So far no outbreaks have been reported at zoos, but there have been wild birds found dead that had highly contagious and potentially deadly avian influenza.
Zoos across North America are moving their birds indoors and away from people and wildlife as they try to protect them from the highly contagious and potentially deadly avian influenza.
Penguins may be the only birds visitors to many zoos can see right now, because they already are kept inside and usually protected behind glass in their exhibits, making it harder for the bird flu to reach them.
Nearly 23 million chickens and turkeys have already been killed across the United States to limit the spread of the virus, and zoos are working hard to prevent any of their birds from meeting the same fate. It would be especially upsetting for zoos to have to kill any of the endangered or threatened species in their care.
"It would be extremely devastating," said Maria Franke, who is the manager of welfare science at Toronto Zoo, which has less than two dozen Loggerhead Shrike songbirds that it's breeding with the hope of reintroducing them into the wild.
"We take amazing care and the welfare and well being of our animals is the utmost importance. There’s a lot of staff that has close connections with the animals that they care for here at the zoo."
Toronto Zoo workers are adding roofs to some outdoor bird exhibits and double-checking the mesh surrounding enclosures to ensure it will keep wild birds out.
Birds shed the virus through their droppings and nasal discharge.
Experts say it can be spread through contaminated equipment, clothing, boots and vehicles carrying supplies. Research has shown that small birds that squeeze into zoo exhibits or buildings can also spread the flu, and that mice can even track it inside.
So far, no outbreaks have been reported at zoos, but there have been wild birds found dead that had the flu.
When bird flu cases are found in poultry, officials order the entire flock to be killed because the virus is so contagious. However, the US Department of Agriculture has indicated that zoos might be able to avoid that by isolating infected birds and possibly euthanising a small number of them.
Sarah Woodhouse, director of animal health at Omaha's Henry Doorly Zoo and Aquarium, said she is optimistic after talking with state and federal regulators.
"They all agree that ordering us to depopulate a large part of our collection would be the absolute last-ditch effort. So they’re really interested in working with us to see what we can do to make sure that we’re not going to spread the disease while also being able to take care of our birds and not have to euthanise," Woodhouse said.

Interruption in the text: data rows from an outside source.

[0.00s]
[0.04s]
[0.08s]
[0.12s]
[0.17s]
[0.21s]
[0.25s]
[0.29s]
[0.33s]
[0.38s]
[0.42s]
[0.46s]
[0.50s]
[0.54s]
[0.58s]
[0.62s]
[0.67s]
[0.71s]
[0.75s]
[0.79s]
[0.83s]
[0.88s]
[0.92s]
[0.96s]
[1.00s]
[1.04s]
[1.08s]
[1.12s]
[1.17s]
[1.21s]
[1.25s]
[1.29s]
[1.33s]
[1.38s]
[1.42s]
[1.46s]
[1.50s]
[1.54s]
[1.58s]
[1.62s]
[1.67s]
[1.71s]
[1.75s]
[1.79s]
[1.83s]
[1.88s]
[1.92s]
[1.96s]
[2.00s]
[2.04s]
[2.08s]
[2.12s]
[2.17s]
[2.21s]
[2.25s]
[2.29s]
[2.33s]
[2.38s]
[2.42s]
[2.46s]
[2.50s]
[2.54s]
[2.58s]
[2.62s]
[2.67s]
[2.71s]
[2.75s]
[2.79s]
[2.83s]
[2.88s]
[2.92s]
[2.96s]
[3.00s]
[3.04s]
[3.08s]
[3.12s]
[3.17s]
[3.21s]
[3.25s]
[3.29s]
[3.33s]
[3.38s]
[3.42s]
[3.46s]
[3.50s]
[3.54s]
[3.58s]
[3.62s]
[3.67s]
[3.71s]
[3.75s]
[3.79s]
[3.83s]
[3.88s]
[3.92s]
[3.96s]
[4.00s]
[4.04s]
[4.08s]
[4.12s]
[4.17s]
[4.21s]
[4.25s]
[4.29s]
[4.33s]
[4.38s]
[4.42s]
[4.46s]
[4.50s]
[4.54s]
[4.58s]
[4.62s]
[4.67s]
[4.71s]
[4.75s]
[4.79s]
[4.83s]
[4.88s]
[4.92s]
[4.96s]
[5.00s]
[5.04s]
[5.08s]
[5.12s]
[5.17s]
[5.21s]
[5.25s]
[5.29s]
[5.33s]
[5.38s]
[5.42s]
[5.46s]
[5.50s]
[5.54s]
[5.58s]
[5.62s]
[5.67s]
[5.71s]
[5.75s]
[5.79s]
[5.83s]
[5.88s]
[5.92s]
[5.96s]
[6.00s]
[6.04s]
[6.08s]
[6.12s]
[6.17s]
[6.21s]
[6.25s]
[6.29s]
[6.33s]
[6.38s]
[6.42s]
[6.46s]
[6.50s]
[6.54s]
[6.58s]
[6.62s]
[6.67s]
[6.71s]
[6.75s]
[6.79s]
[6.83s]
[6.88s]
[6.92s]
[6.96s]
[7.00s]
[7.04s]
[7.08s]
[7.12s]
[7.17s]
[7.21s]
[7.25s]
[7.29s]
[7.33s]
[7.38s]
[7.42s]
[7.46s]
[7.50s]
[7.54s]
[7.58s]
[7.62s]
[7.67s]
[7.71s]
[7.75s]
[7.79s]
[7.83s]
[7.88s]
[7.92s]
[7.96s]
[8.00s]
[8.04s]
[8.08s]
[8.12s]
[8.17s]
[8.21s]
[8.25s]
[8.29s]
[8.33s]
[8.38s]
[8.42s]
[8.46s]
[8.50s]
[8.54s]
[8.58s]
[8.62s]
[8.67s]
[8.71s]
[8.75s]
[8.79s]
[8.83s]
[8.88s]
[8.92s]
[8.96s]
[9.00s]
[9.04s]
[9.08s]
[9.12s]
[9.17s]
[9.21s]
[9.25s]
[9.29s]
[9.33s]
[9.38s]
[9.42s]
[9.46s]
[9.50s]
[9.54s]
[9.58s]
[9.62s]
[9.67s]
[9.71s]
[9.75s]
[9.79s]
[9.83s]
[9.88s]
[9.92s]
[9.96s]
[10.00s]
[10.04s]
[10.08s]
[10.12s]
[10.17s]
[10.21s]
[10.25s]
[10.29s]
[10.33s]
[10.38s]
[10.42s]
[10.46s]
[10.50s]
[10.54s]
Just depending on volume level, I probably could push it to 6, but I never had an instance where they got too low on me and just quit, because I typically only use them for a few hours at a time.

Among the precautions zoos are taking is to keep birds in smaller groups so that if a case is found, only a few would be affected. The USDA and state veterinarians would make the final decision about which birds had to be killed.
"Euthanasia is really the only way to keep it from spreading," said Luis Padilla, who is vice president of animal collections at the Saint Louis Zoo. “That's why we have so many of these very proactive measures in place.”
The National Aviary in Pittsburgh — the nation's largest —- is providing individual health checks for each of its roughly 500 birds.
Kansas City Zoo CEO Sean Putney said he’s heard a few complaints from visitors, but most people seem OK with not getting to see some birds.
No human cases have been found in the US, according to the Centers for Disease Control and Prevention.